Taylor was much more clinical when handed his chance, taking out 40 for victory.
Ted Hankey vs Simon Whitlock – 2013 William Hill Grand Slam of Darts last 16
A landslide victory was expected for Whitlock, with Hankey languishing at number 86 in the PDC rankings. Scoring just 27 with his opening three darts didn’t lift the spirits of supporters of The Count either.
Hankey was trying his best to upset the rhythm of his Australian opponent by playing up to the crowd and slowing removing his darts from the board, but this wasn’t proving overly successful, as he was soon 6-1 down in a race to 10 legs.

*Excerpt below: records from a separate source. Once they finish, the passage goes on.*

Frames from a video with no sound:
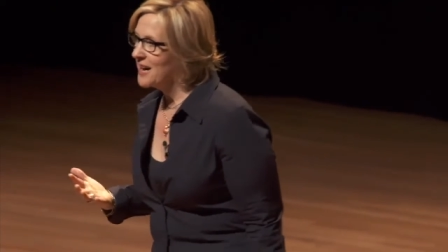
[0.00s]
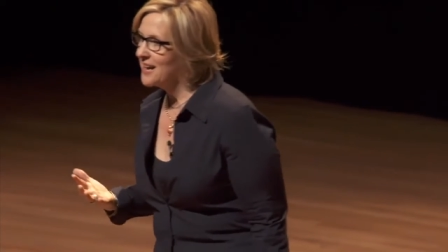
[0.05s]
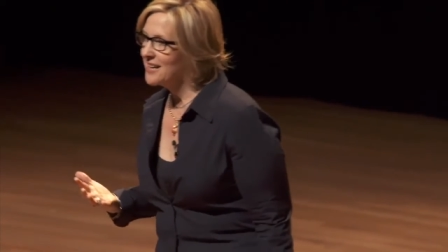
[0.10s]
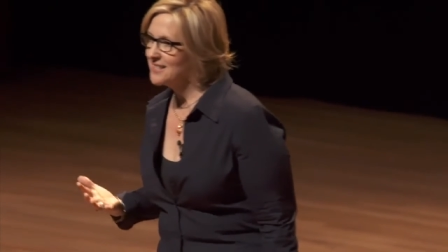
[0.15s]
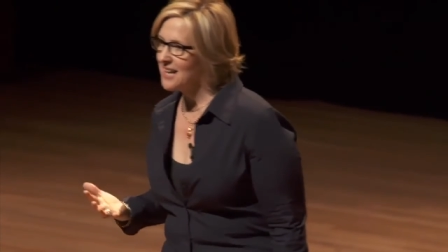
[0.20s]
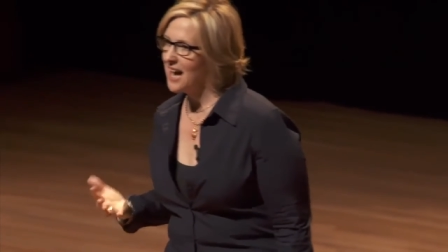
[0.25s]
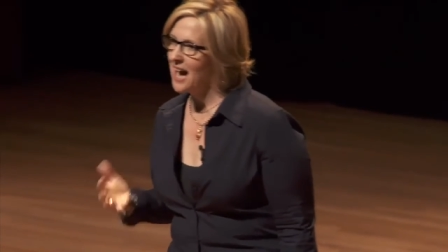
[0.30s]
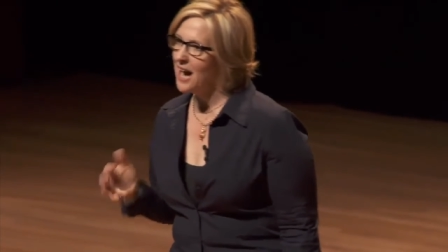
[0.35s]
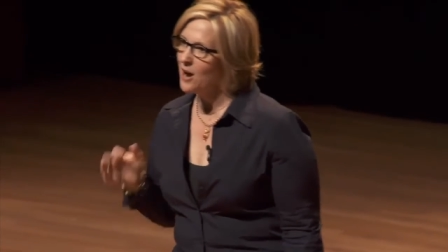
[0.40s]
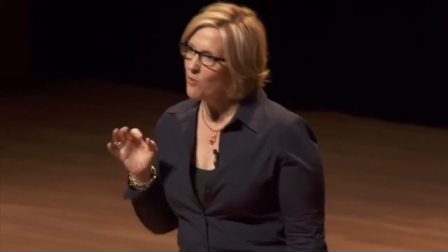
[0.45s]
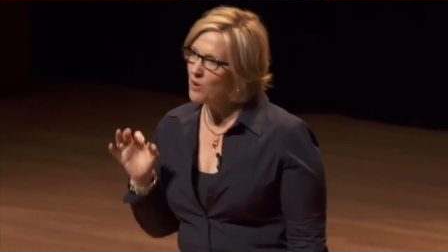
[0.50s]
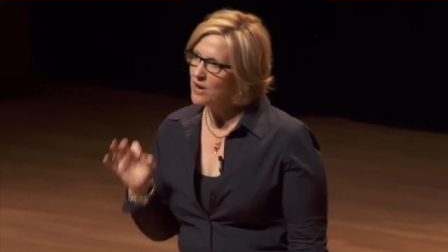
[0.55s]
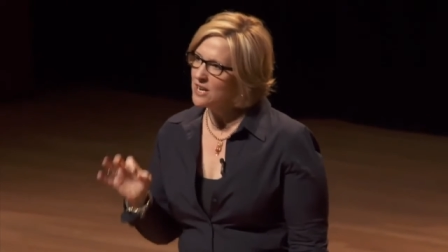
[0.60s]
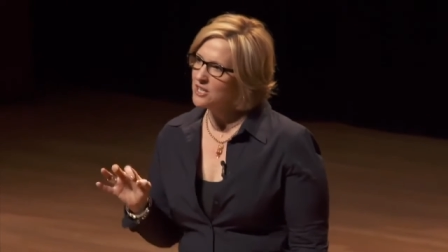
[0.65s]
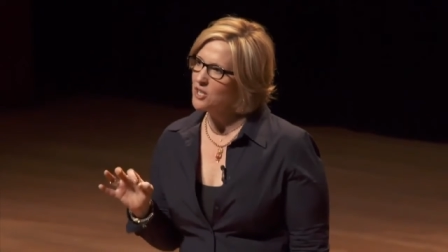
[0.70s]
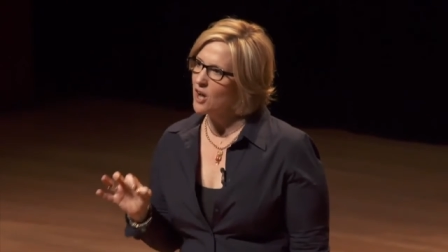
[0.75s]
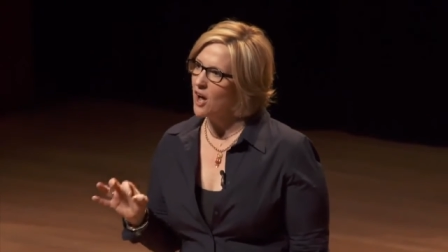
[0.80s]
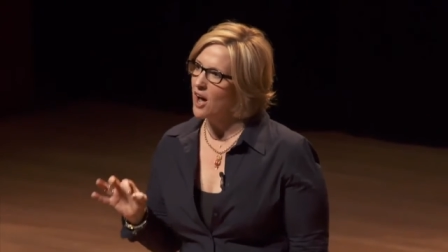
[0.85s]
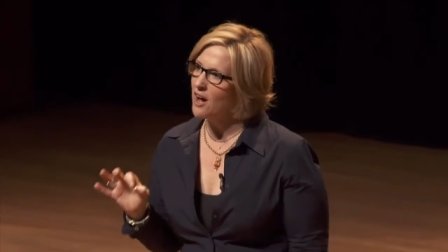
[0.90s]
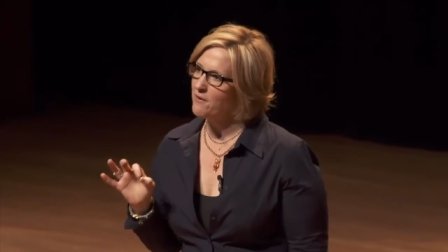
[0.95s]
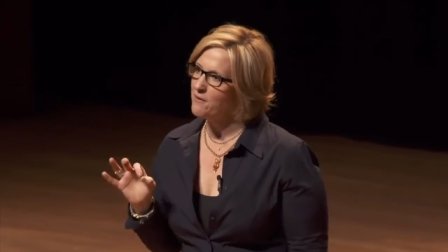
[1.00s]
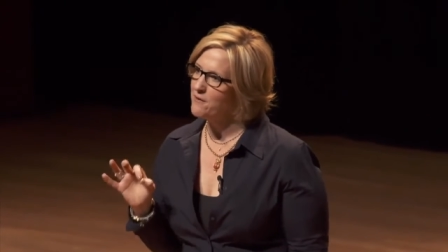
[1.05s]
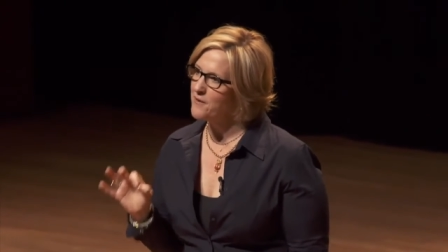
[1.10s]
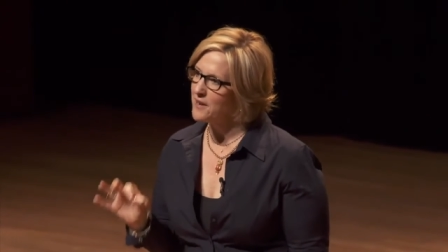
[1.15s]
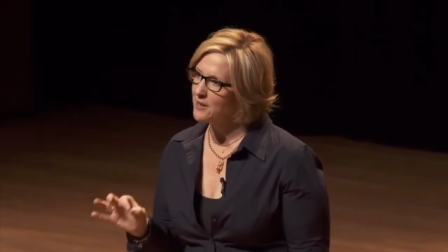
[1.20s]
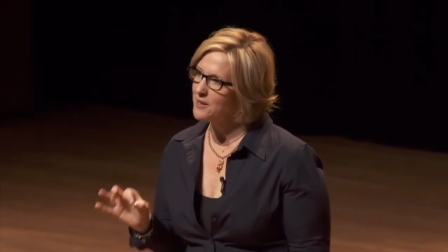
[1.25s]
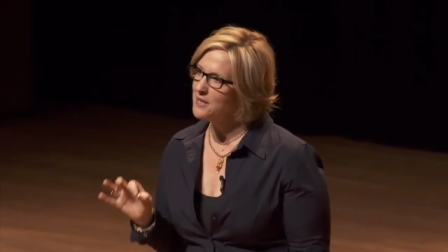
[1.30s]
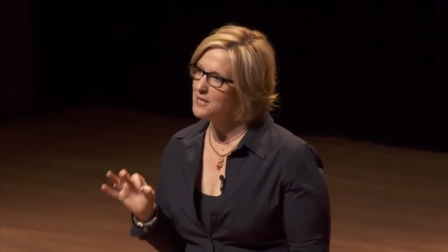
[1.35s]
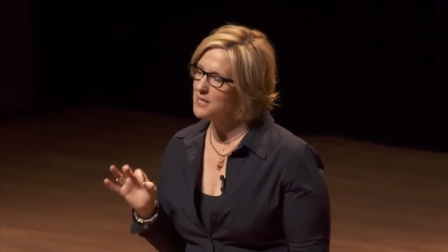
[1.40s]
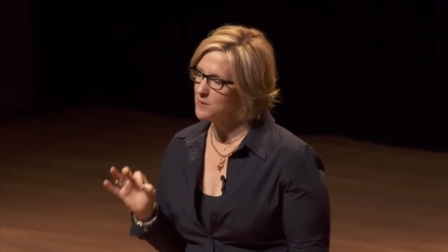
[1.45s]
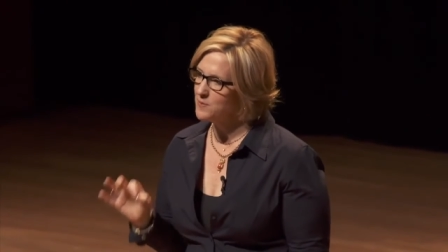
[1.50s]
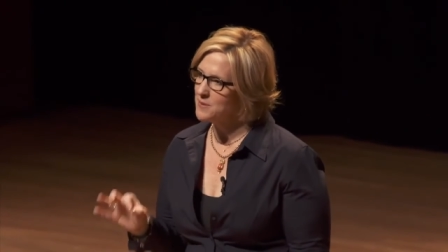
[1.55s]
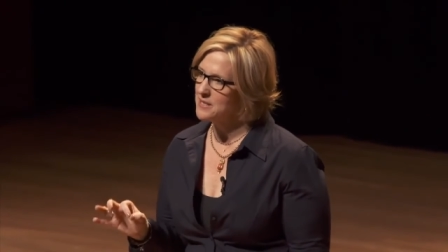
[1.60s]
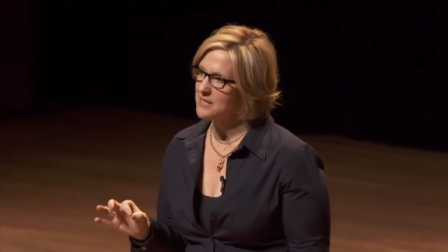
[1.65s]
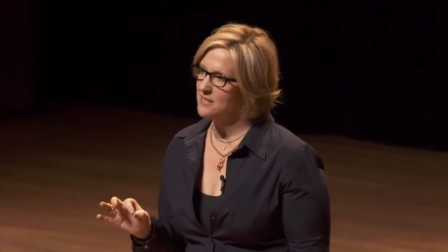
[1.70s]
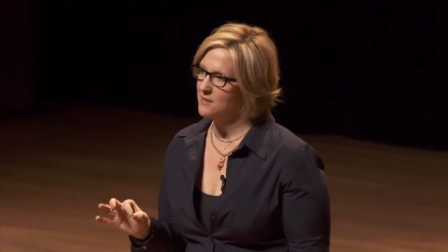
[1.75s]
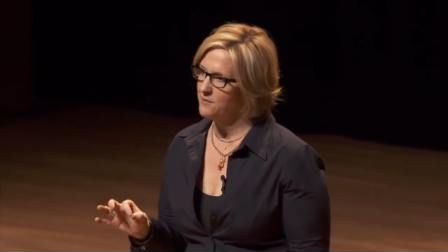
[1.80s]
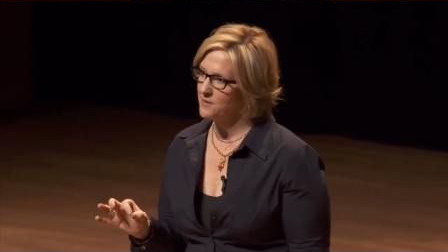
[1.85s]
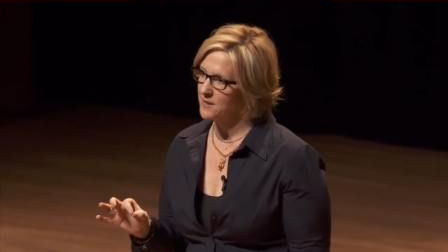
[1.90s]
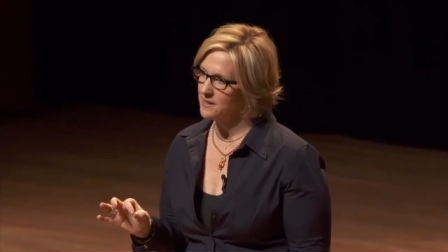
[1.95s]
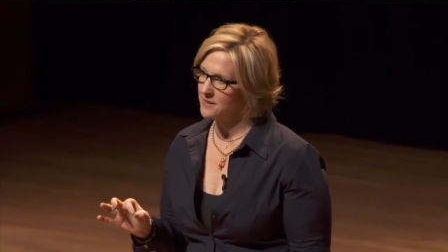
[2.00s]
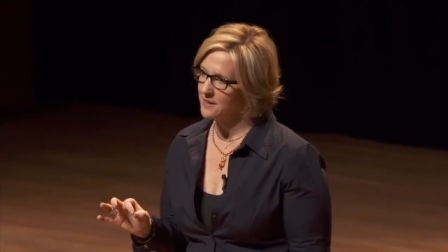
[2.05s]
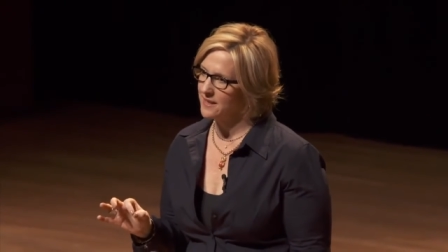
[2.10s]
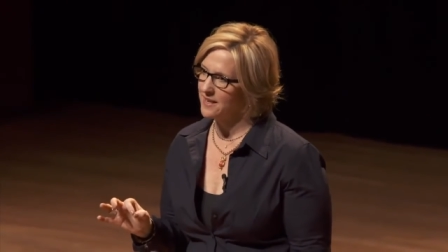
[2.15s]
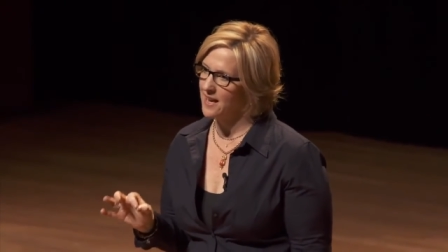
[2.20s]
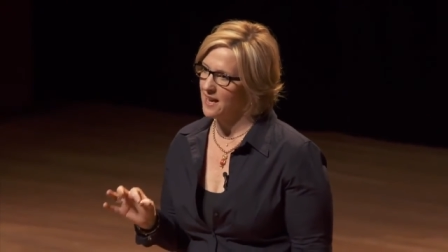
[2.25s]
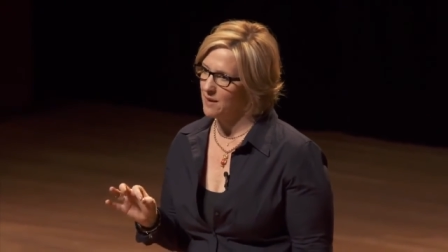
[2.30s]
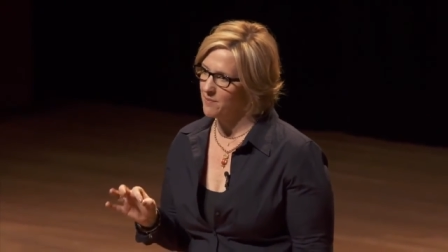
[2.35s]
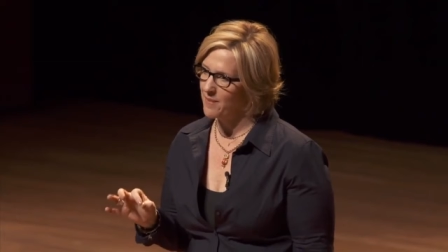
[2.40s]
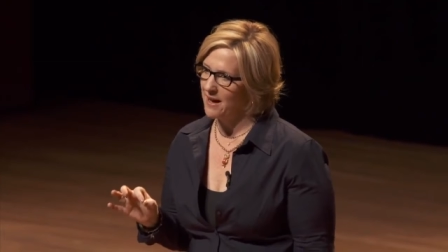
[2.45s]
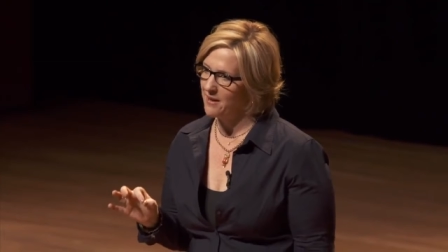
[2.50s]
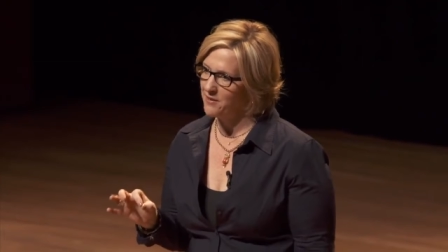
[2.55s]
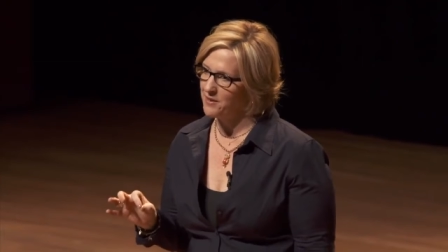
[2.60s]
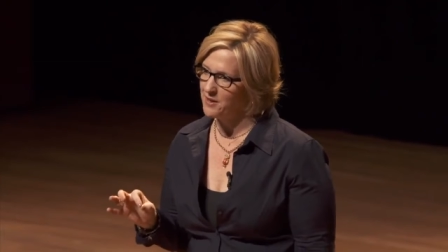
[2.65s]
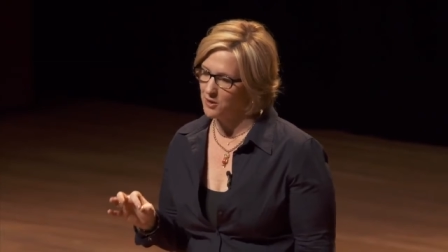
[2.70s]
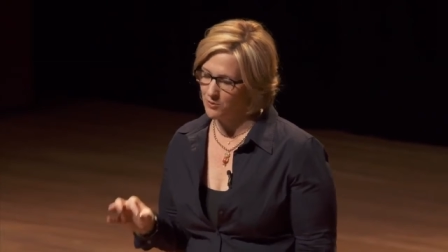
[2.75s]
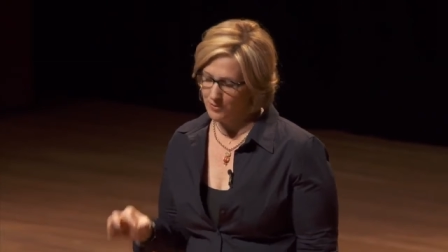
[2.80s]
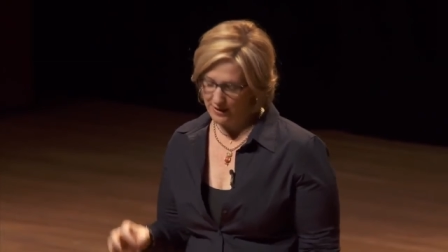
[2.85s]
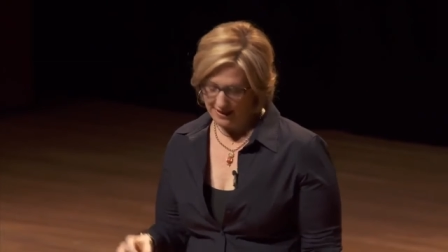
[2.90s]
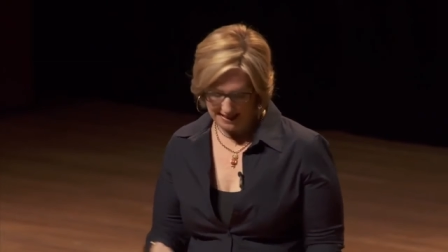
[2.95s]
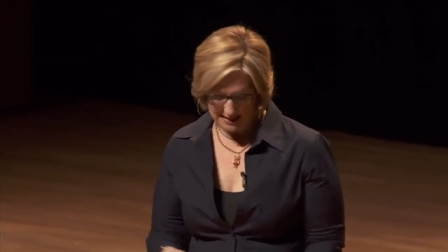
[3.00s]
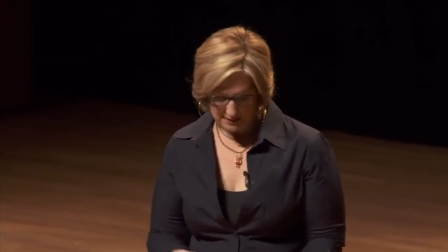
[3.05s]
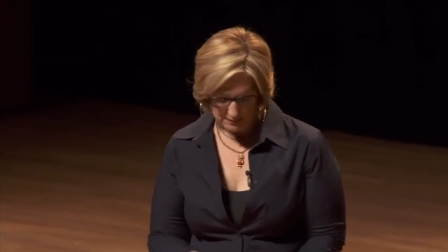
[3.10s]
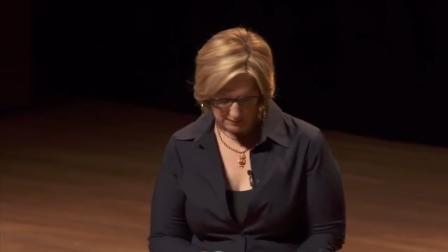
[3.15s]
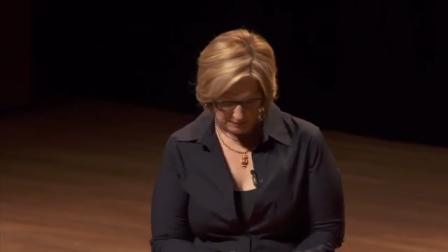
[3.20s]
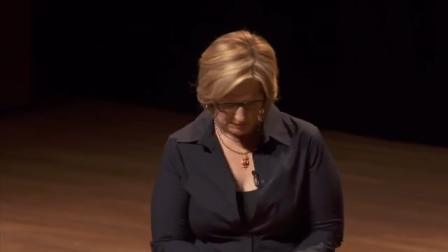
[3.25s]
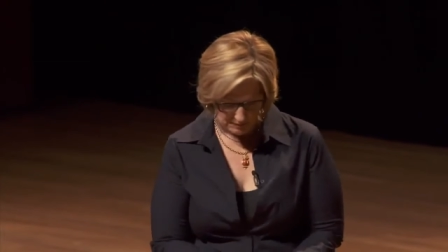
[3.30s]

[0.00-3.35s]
today is I want to talk very specifically about the arena.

However, the mind games did seemingly begin to have an impact, as a collection of 140s helped to reduce the deficit to 6-5.
Hankey then led 8-7, before Whitlock missed three darts at 40 for a 9-8 advantage and the chance to throw first for the match.
The Aussie did make it 9-9, but the pressure appeared to swamp him in the deciding leg, failing to hit a treble in his opening nine darts. Hankey hit tops for one of the most unlikely of triumphs.
This was achieved with a three-dart average of 85.88. To put this into context Paul Nicholson lost 10-1 in the same round, averaging 87.77, while Gary Anderson lost 10-5 to Taylor averaging 106.13.